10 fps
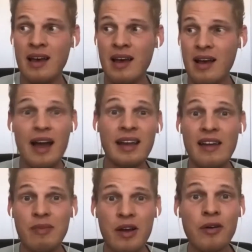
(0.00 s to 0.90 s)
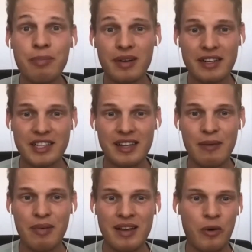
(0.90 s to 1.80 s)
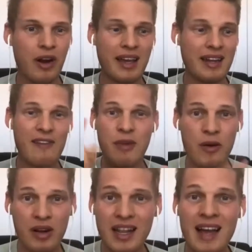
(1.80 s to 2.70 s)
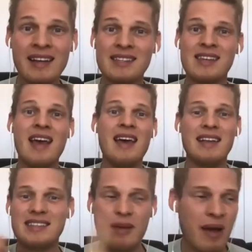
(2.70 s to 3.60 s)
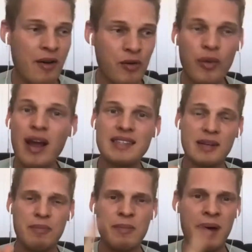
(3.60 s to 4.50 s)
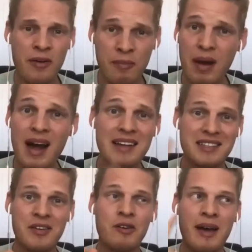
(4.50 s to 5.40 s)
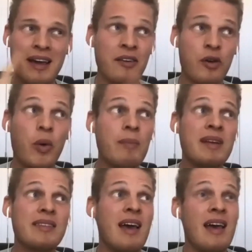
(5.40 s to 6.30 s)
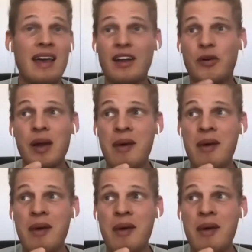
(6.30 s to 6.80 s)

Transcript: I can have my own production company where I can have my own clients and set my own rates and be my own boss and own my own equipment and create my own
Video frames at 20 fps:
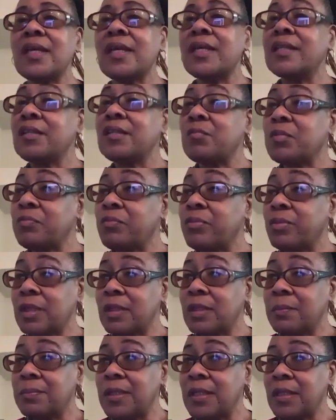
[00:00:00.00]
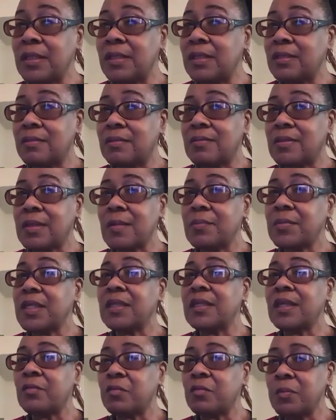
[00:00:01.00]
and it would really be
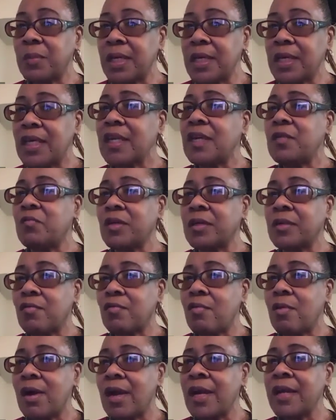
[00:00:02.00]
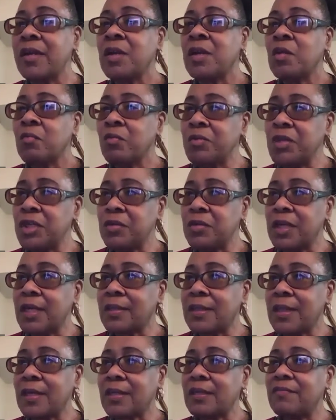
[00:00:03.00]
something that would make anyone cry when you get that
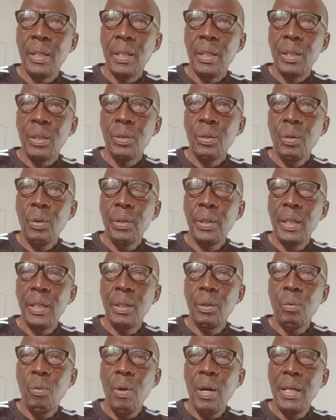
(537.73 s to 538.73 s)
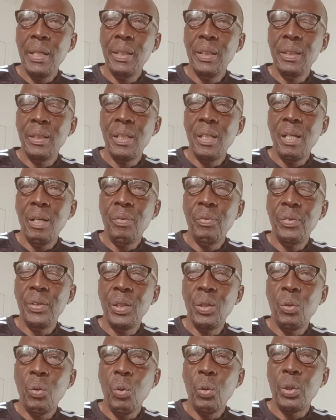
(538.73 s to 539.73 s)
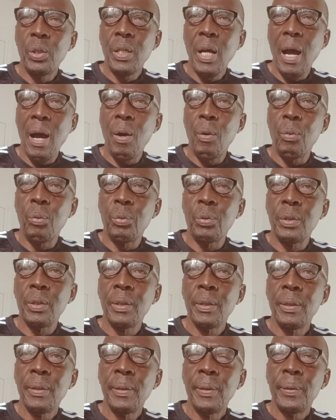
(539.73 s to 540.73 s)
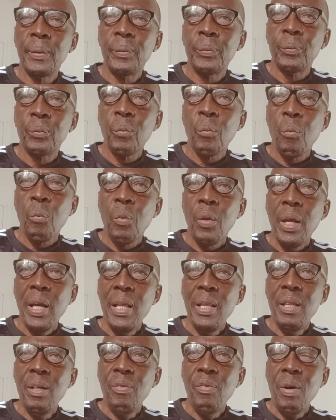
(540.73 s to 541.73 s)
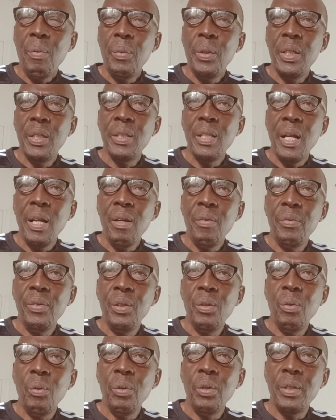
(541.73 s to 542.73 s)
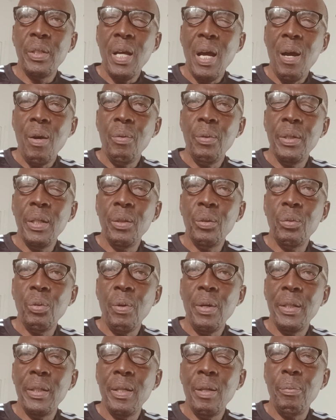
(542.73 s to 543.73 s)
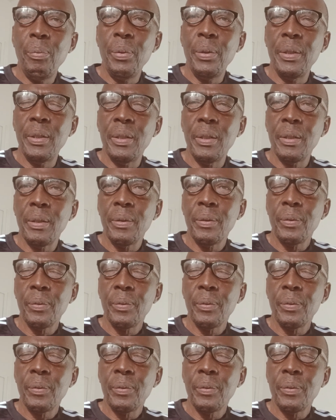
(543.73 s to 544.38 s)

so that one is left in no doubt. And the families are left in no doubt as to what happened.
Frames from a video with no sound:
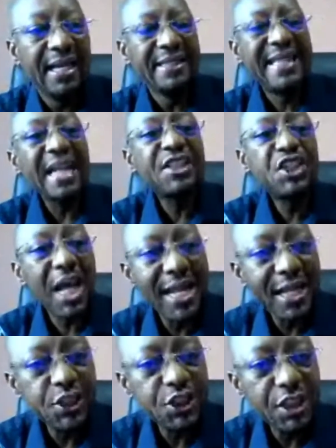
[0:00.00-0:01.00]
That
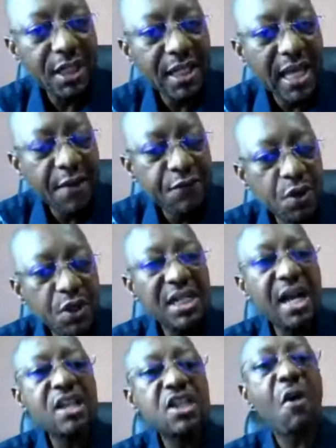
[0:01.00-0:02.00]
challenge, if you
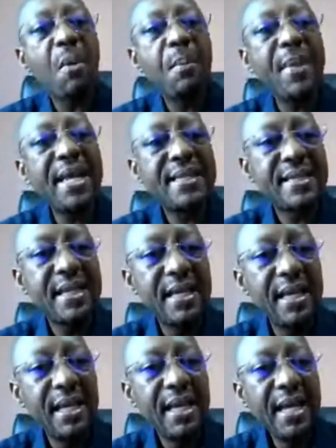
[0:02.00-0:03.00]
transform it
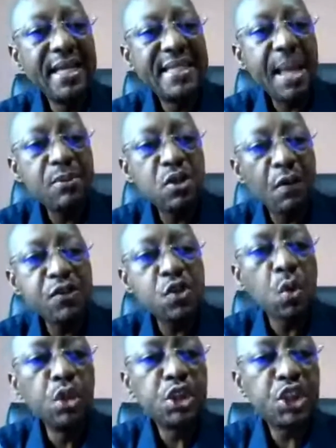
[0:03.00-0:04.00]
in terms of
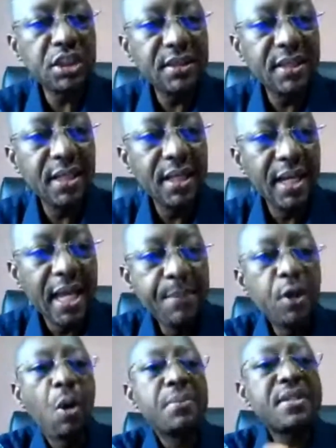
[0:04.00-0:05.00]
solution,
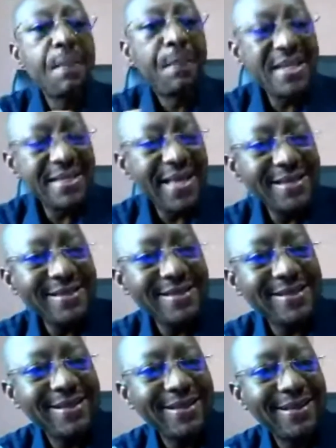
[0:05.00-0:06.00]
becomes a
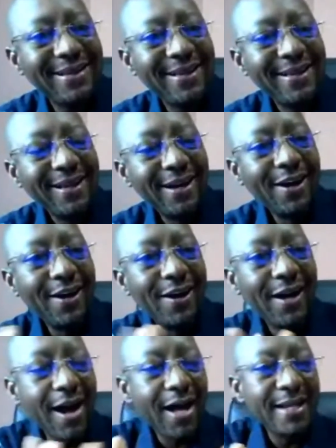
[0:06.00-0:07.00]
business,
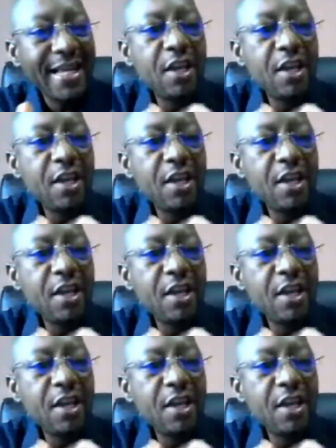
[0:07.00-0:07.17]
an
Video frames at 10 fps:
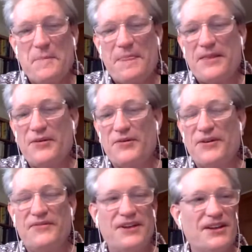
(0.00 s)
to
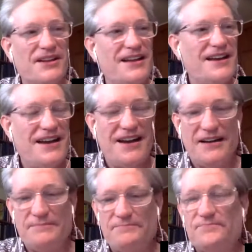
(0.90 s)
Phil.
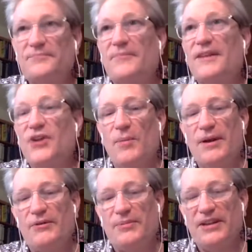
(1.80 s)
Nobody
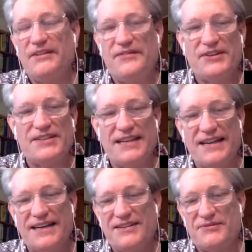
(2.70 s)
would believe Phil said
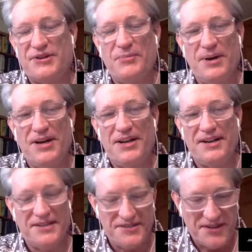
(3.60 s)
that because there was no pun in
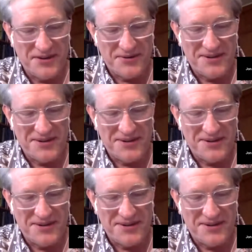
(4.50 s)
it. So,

What you need to do:
Having found the line with "[00:00:01.00]" and the line with "(542.73 s to 543.73 s)" in the material above, write out exactly those two and every line between, leaving the pictures out.

Answer for the task:
[00:00:01.00]
and it would really be
[00:00:02.00]
[00:00:03.00]
something that would make anyone cry when you get that
(537.73 s to 538.73 s)
(538.73 s to 539.73 s)
(539.73 s to 540.73 s)
(540.73 s to 541.73 s)
(541.73 s to 542.73 s)
(542.73 s to 543.73 s)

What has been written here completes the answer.